Math Problem--principal component analysis

R.BAGGIO

National Team Player
Oct 19, 2002
5,702
0
Toronto
#1
Hi all

I am working on a question and I am kind of stuck. The question asks to estimate sigma_jk and r using Principal Component Analysis when
the given data S_k(t_i) satisfy the following model

dS_k=sum(j=1 to r){sigma_kj*dW_j) when W_j(t) are independent Brownian Motions.

I have previously used PCA to reduce the dimension of a set of deterministic differential equations but I've never used it for estimation
purposes. If anyone could give me a hint as to how to start this problem I would apprecaite it.

Thanks
 

spinhead

Elite Member
Oct 24, 2002
2,124
201
United States of Amnesia
#2
Hi all

I am working on a question and I am kind of stuck. The question asks to estimate sigma_jk and r using Principal Component Analysis when
the given data S_k(t_i) satisfy the following model

dS_k=sum(j=1 to r){sigma_kj*dW_j) when W_j(t) are independent Brownian Motions.

I have previously used PCA to reduce the dimension of a set of deterministic differential equations but I've never used it for estimation
purposes. If anyone could give me a hint as to how to start this problem I would apprecaite it.

Thanks
I might be able to make some suggestions if you could write down the question verbatim. There seems to be some information/description missing from you above description. For example, what is t_i in S_k(t_i) as opposed to 't' in W_j(t)?
 

R.BAGGIO

National Team Player
Oct 19, 2002
5,702
0
Toronto
#3
Hi
Thanks for your reply. Here's the entire question verbatim.
The file Data.csv contains time series of daily prices {Sk(ti)} for 10 firms and 501 days. The prices satisfy the model:
dSk =sum(j=1 to r) akjdWj k=1,2,…,10
where Wj(t) are independent brownian motions. The number r is unknown a priori.
Using Principal Component Analysis determine r and estimate the coefficients {akj}.

I think t_i refers to the 501 days of the data.
Thanks
 

spinhead

Elite Member
Oct 24, 2002
2,124
201
United States of Amnesia
#4
Hi
Thanks for your reply. Here's the entire question verbatim.
The file Data.csv contains time series of daily prices {Sk(ti)} for 10 firms and 501 days.
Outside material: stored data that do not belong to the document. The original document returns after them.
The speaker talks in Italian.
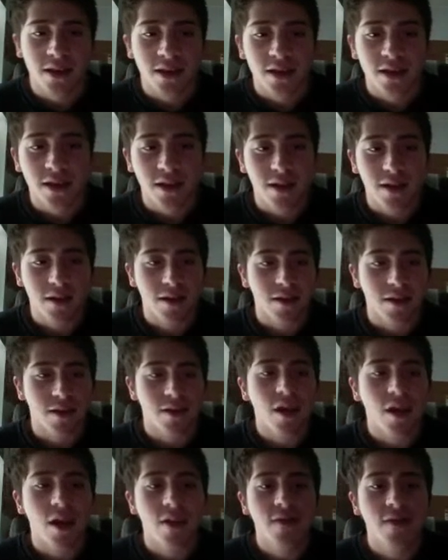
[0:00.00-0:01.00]

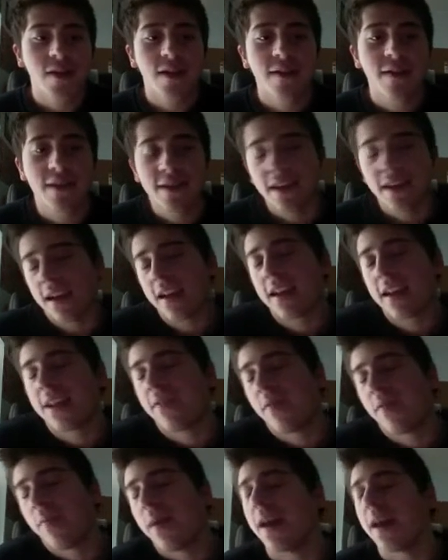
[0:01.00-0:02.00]
Eh, no, devo dire la verità, la
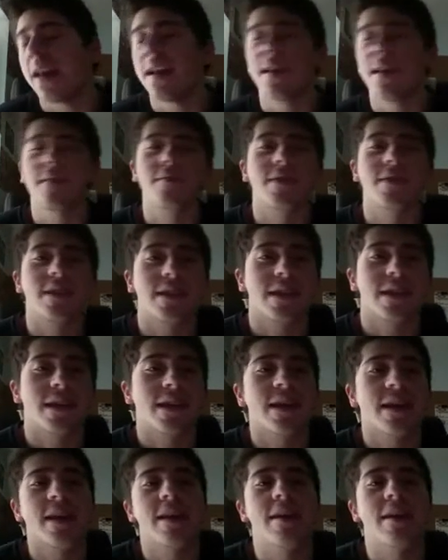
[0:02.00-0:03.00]
neve è bella
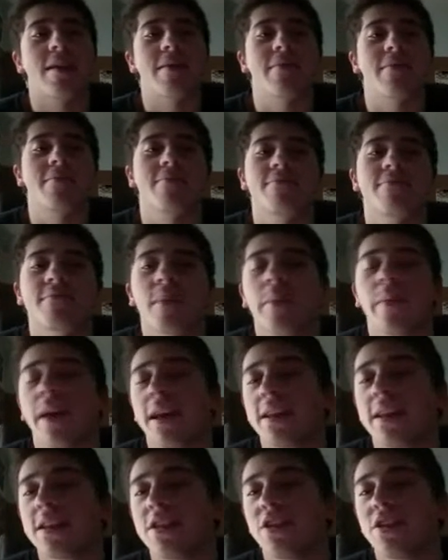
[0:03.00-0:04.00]
perché,
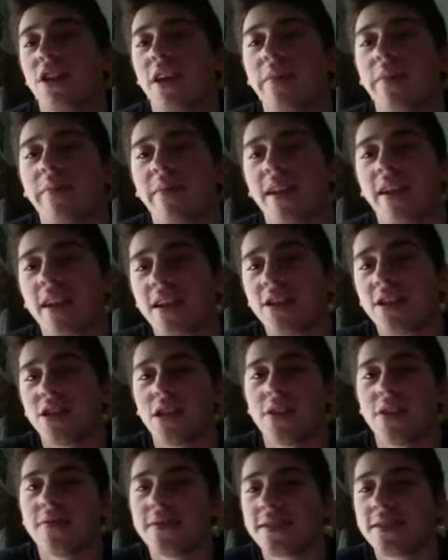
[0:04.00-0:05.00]
vabbè, a dicembre
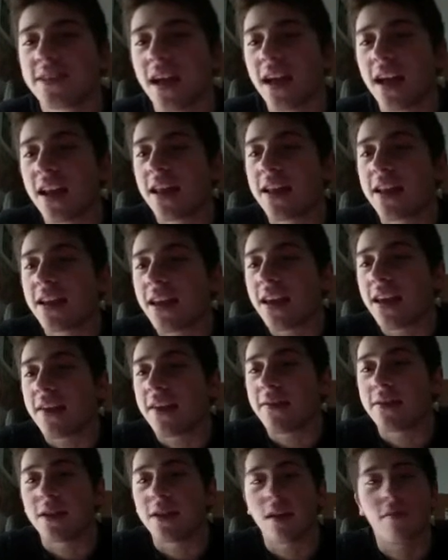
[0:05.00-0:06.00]
ci deve stare la
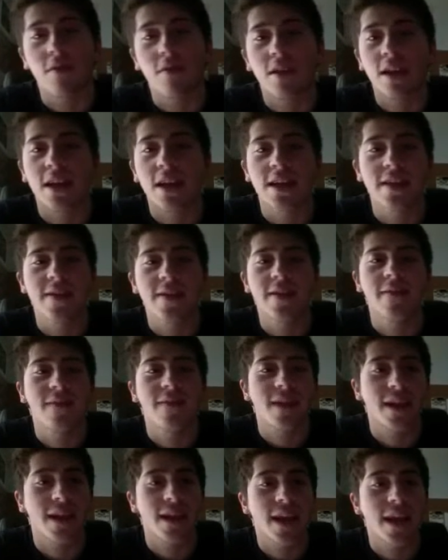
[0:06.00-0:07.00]
neve, cioè quando è che deve
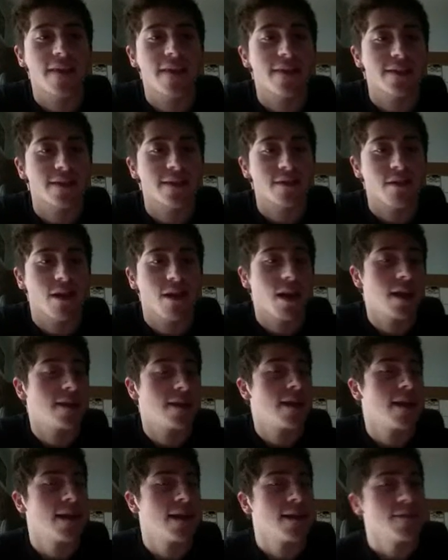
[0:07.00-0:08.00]
fare neve, se non a
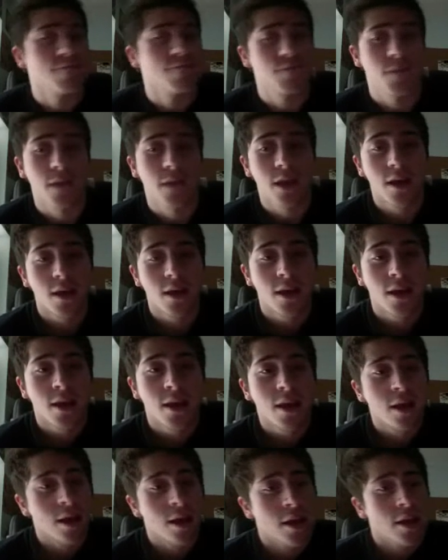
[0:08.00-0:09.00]
Natale.
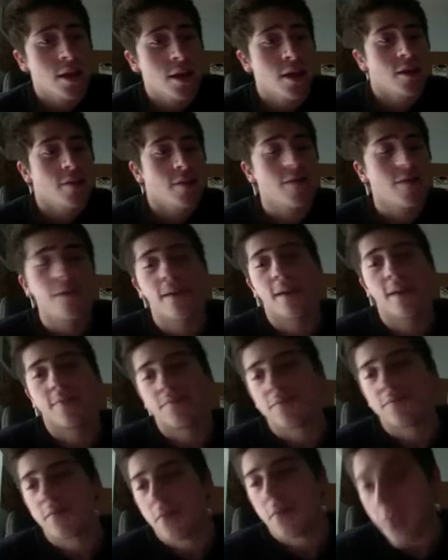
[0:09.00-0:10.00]

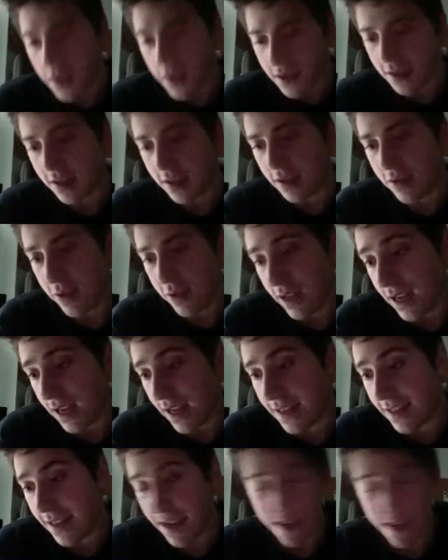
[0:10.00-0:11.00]
Vabbè, e quindi a
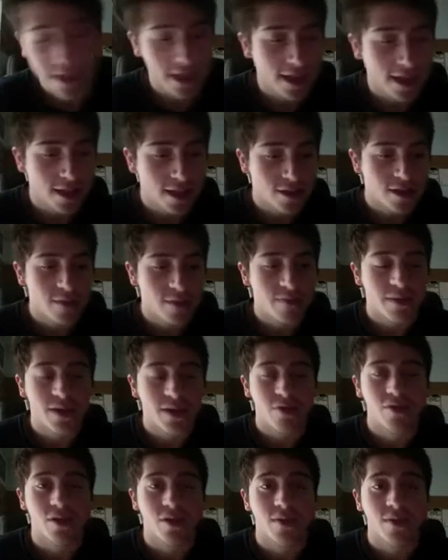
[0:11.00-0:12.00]
Natale si è
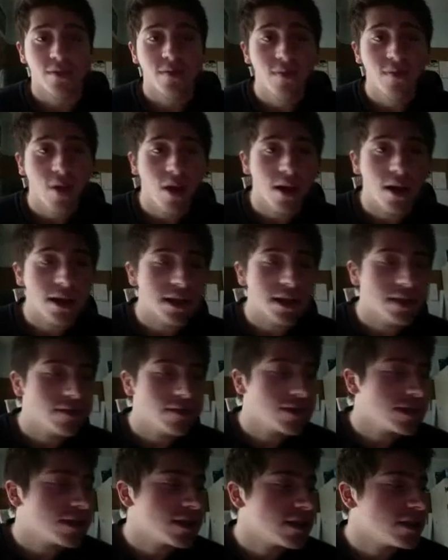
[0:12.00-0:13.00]
sempre tutti più buoni,
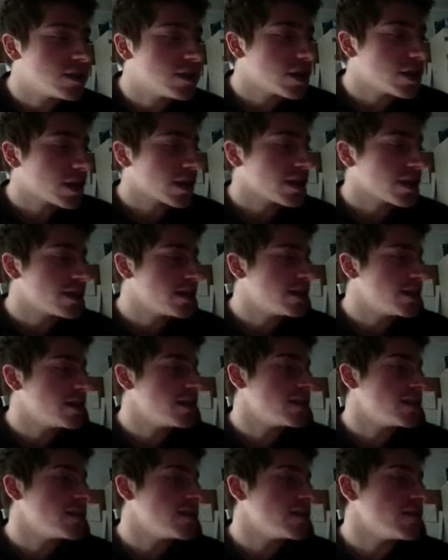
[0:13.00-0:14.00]
quindi si cerca
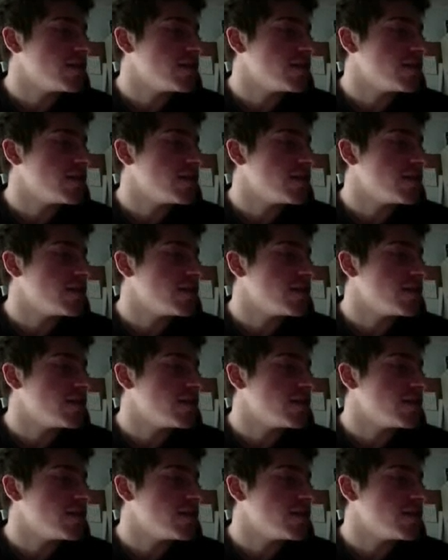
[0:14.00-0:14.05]
di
The prices satisfy the model:
dSk =sum(j=1 to r) akjdWj k=1,2,…,10
where Wj(t) are independent brownian motions. The number r is unknown a priori.
Using Principal Component Analysis determine r and estimate the coefficients {akj}.
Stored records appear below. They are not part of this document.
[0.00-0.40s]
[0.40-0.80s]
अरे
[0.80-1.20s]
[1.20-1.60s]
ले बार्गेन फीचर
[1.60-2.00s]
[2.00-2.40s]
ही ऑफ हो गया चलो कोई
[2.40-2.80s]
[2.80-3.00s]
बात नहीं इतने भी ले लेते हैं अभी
I think t_i refers to the 501 days of the data.
Thanks
Here are some thoughts that may or may not be helpful.

I assume that what you have in file Data.csv is a table with 501 rows and 10 columns. The 10 columns are prices for the 10 companies and the 501 rows are their daily prices which vary from day to day. For example, S_k(t_i) would be the price of the k-th company on the i-th day. So define a (501x10) prince matrix S=[S_ik] where S_ik=S_k(t_i), i is the row index (i=1,2,...,501) and k is the column index (k=1,2,...,10).


I suggest the following procedure for solving the problem:

(1) Create a (500x10) price change matrix D by taking the first difference in rows of S, that is, D_ik = S_(i+1)k – S_ik. Notice that D will only have 500 rows as opposed to S which has 501 for the obvious reason.

(2) Average all rows of D and subtract the computed average from each row. This means that each of the 10 columns of the resulting matrix would have zero mean. For simplicity, I will still call this mean-corrected matrix D.

(3) Compute the 10x10 symmetric matrix D^T*D where D^T means the transpose of D.

(4) Do a PCA in D^T*D to obtain: D^T*D = U L U^T. Note that the 10[SUP]th[/SUP] element of the diagonal matrix L will be zero. This is because you mean-correct the D matrix in step 2 thus reducing the rank of D^T*D from 10 to 9.

(5) So, let’s call the first nine columns of matrix U as: U_j where j=1,2,…,9 and the non-zero diagonal elements of L as L_j (j=1,…,9). I believe that the solution to your problem would be: a_kj = Lj*U_jk , where U_jk is the kth element of U_j, when you think of it as U_j = [U_j1 Uj2 … U_j,10]^T.

(6) Finally, while the maximum r that you can have is 9. In whatever context this problem may have risen, they may have discussed a model order selection method. You can use that method to find an optimum order r<9, or just take r=9. By the way, if such model selection technique has been discussed, I would be interested in knowing it.

Hope this helps, my 2 cents.